• Activity
Please set down every line of the records below exactly, without the pictures.

• Data to process
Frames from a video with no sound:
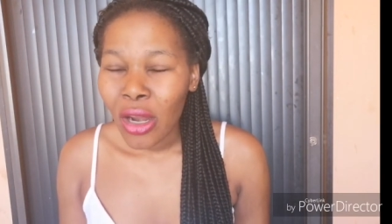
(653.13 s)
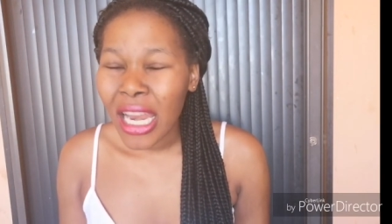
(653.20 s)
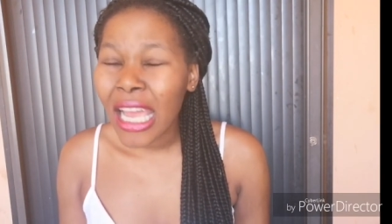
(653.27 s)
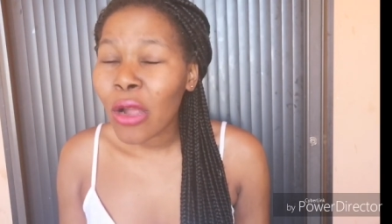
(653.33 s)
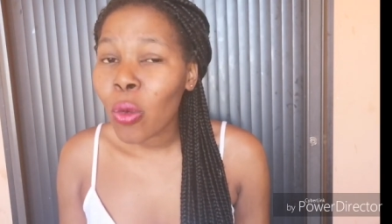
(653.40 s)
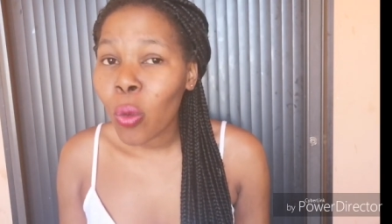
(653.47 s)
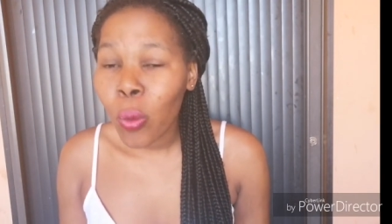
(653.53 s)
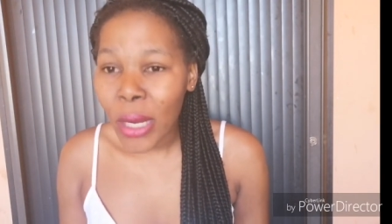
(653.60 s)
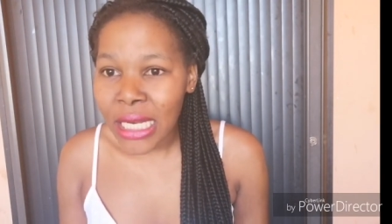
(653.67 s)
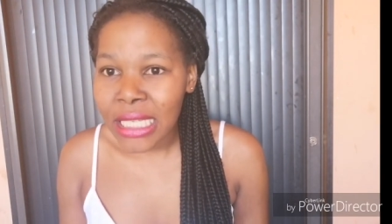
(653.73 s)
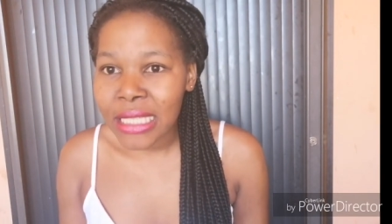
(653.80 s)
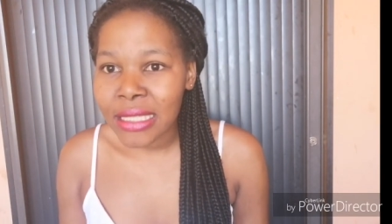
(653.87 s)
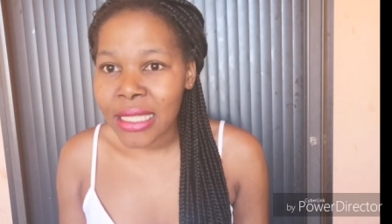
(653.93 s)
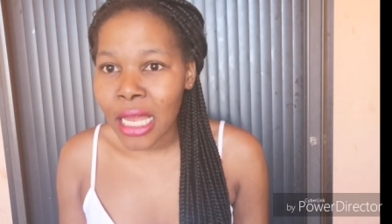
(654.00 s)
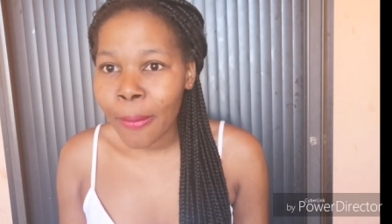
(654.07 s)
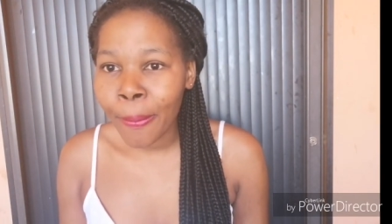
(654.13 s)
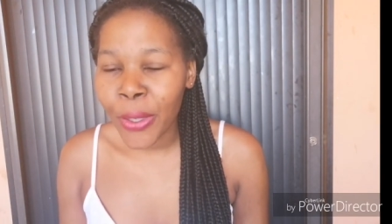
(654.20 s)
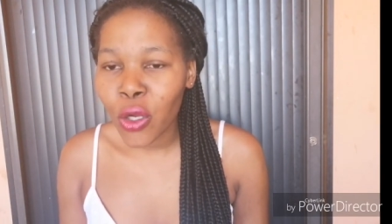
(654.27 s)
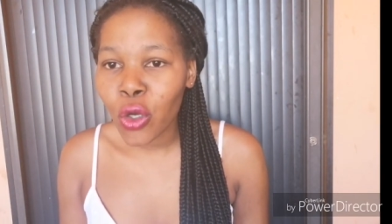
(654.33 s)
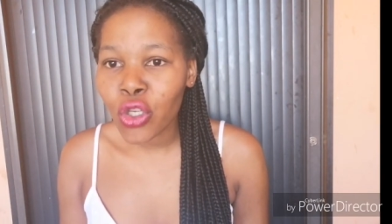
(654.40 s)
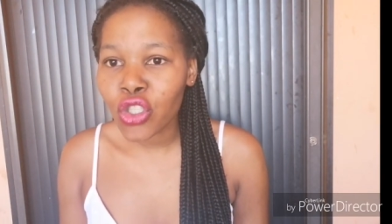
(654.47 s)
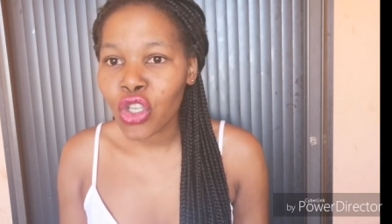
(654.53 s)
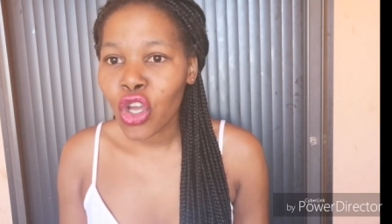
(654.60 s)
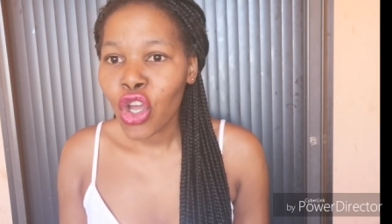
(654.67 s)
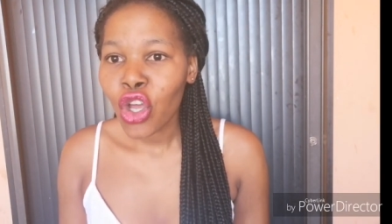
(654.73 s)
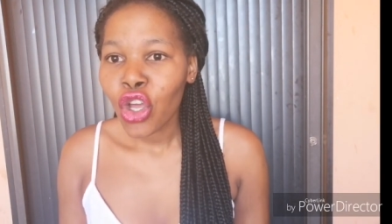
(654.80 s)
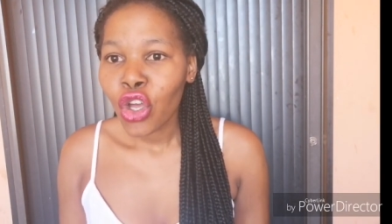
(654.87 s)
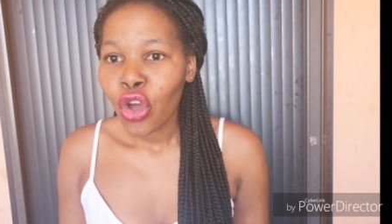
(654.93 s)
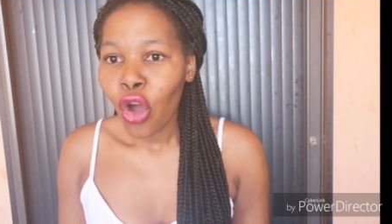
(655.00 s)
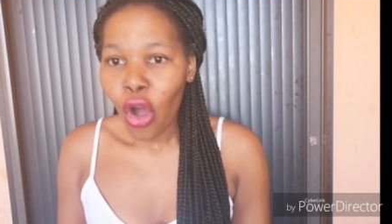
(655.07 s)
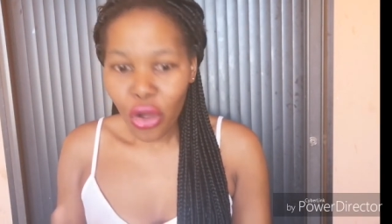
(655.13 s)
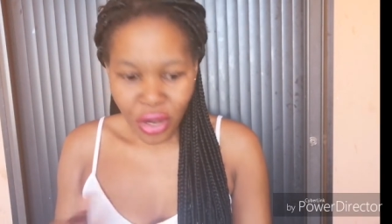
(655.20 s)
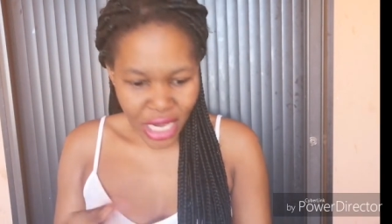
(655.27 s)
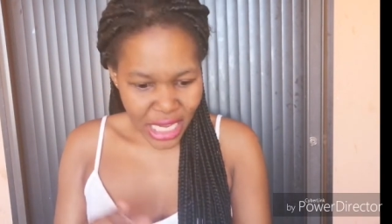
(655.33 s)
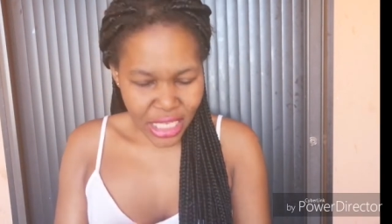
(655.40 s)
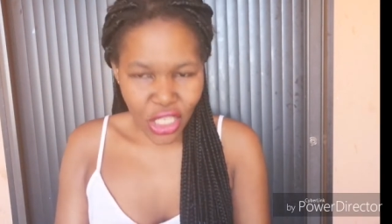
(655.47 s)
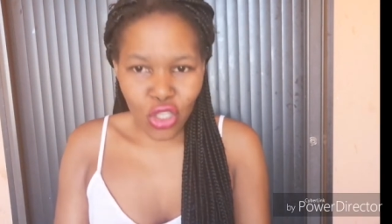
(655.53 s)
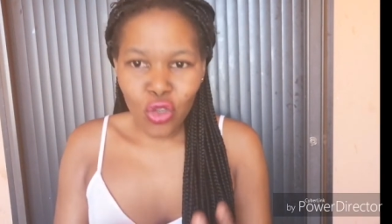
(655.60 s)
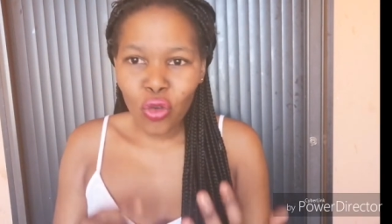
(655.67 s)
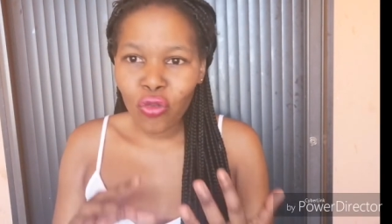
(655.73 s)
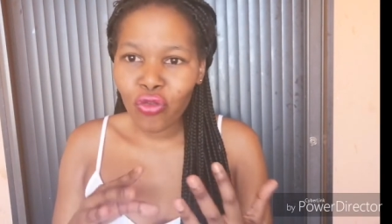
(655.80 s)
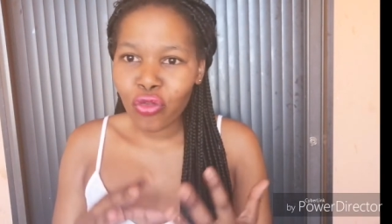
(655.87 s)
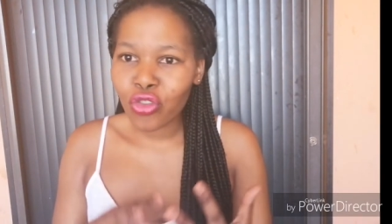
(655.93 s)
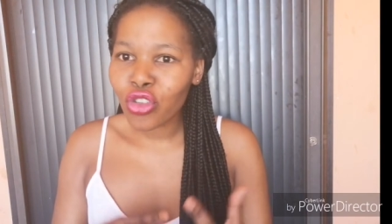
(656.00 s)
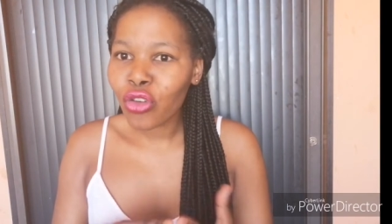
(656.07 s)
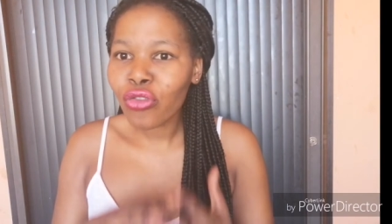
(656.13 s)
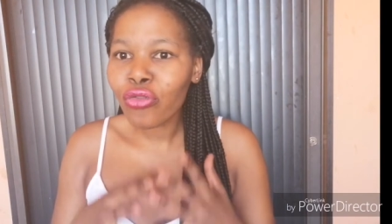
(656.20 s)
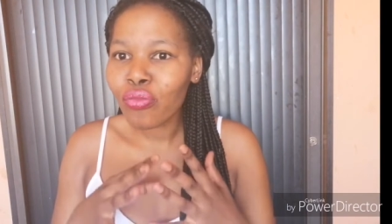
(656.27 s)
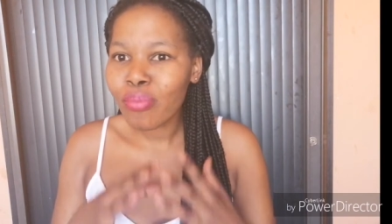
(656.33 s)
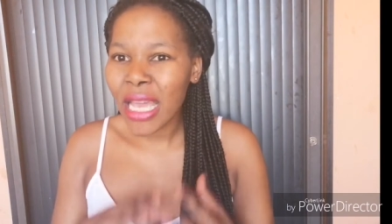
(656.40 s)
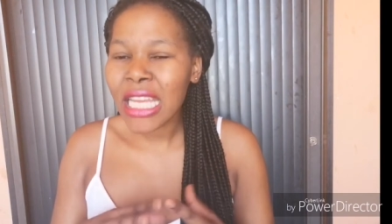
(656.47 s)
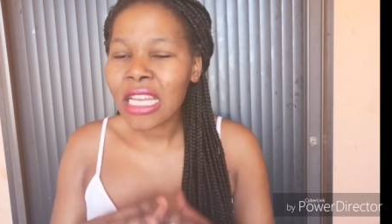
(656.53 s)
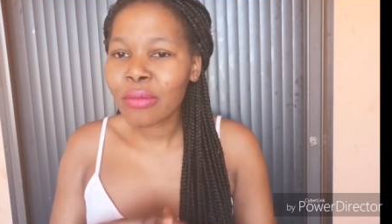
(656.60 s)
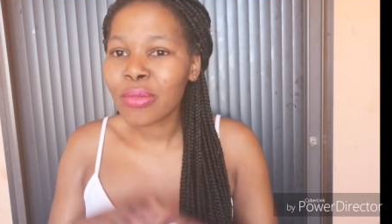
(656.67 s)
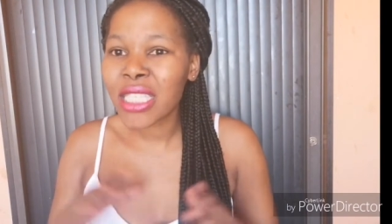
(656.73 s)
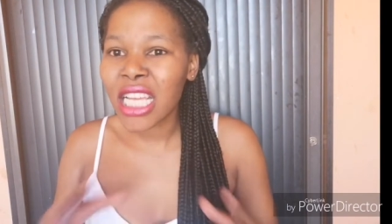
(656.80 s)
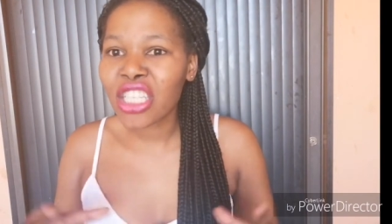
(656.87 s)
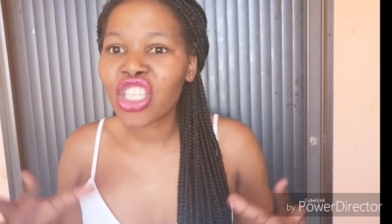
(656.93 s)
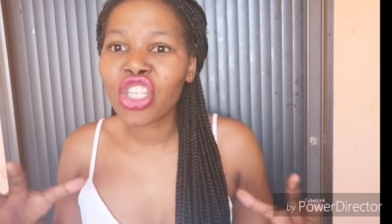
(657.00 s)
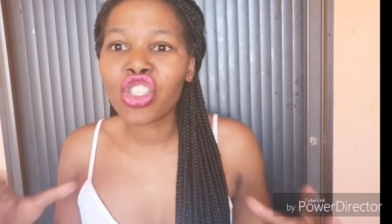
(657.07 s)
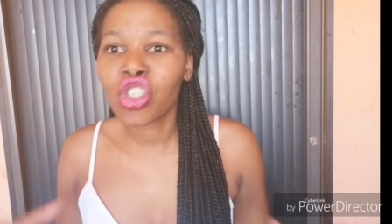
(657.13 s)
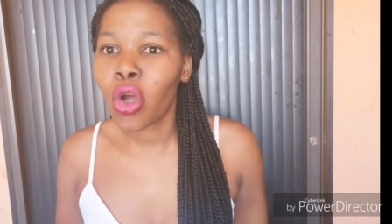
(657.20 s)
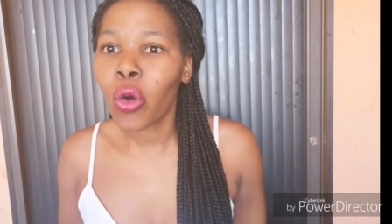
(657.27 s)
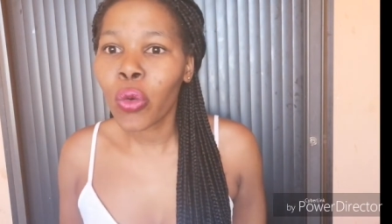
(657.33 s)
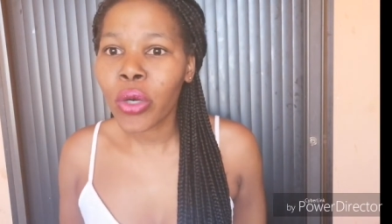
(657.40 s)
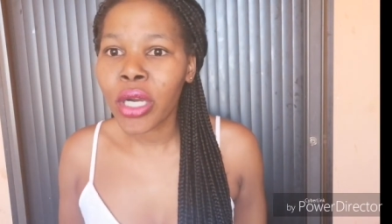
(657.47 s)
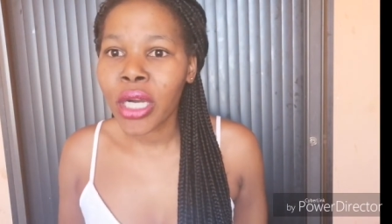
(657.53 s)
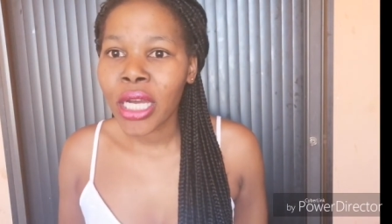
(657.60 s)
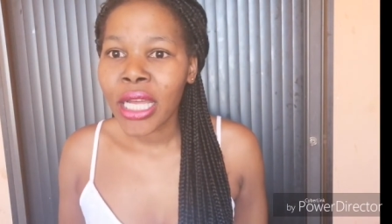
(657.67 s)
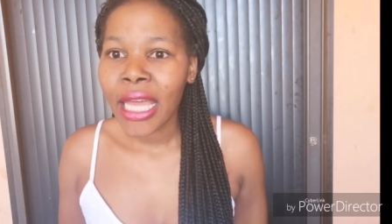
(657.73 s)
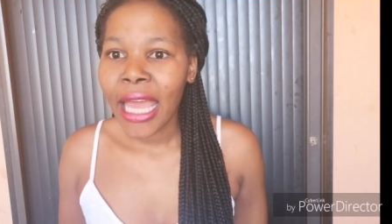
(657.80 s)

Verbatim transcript: like what is that because already you've you've made him such a joke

• Output for this exercise
Frames from a video with no sound:
(653.13 s)
(653.20 s)
(653.27 s)
(653.33 s)
(653.40 s)
(653.47 s)
(653.53 s)
(653.60 s)
(653.67 s)
(653.73 s)
(653.80 s)
(653.87 s)
(653.93 s)
(654.00 s)
(654.07 s)
(654.13 s)
(654.20 s)
(654.27 s)
(654.33 s)
(654.40 s)
(654.47 s)
(654.53 s)
(654.60 s)
(654.67 s)
(654.73 s)
(654.80 s)
(654.87 s)
(654.93 s)
(655.00 s)
(655.07 s)
(655.13 s)
(655.20 s)
(655.27 s)
(655.33 s)
(655.40 s)
(655.47 s)
(655.53 s)
(655.60 s)
(655.67 s)
(655.73 s)
(655.80 s)
(655.87 s)
(655.93 s)
(656.00 s)
(656.07 s)
(656.13 s)
(656.20 s)
(656.27 s)
(656.33 s)
(656.40 s)
(656.47 s)
(656.53 s)
(656.60 s)
(656.67 s)
(656.73 s)
(656.80 s)
(656.87 s)
(656.93 s)
(657.00 s)
(657.07 s)
(657.13 s)
(657.20 s)
(657.27 s)
(657.33 s)
(657.40 s)
(657.47 s)
(657.53 s)
(657.60 s)
(657.67 s)
(657.73 s)
(657.80 s)

Verbatim transcript: like what is that because already you've you've made him such a joke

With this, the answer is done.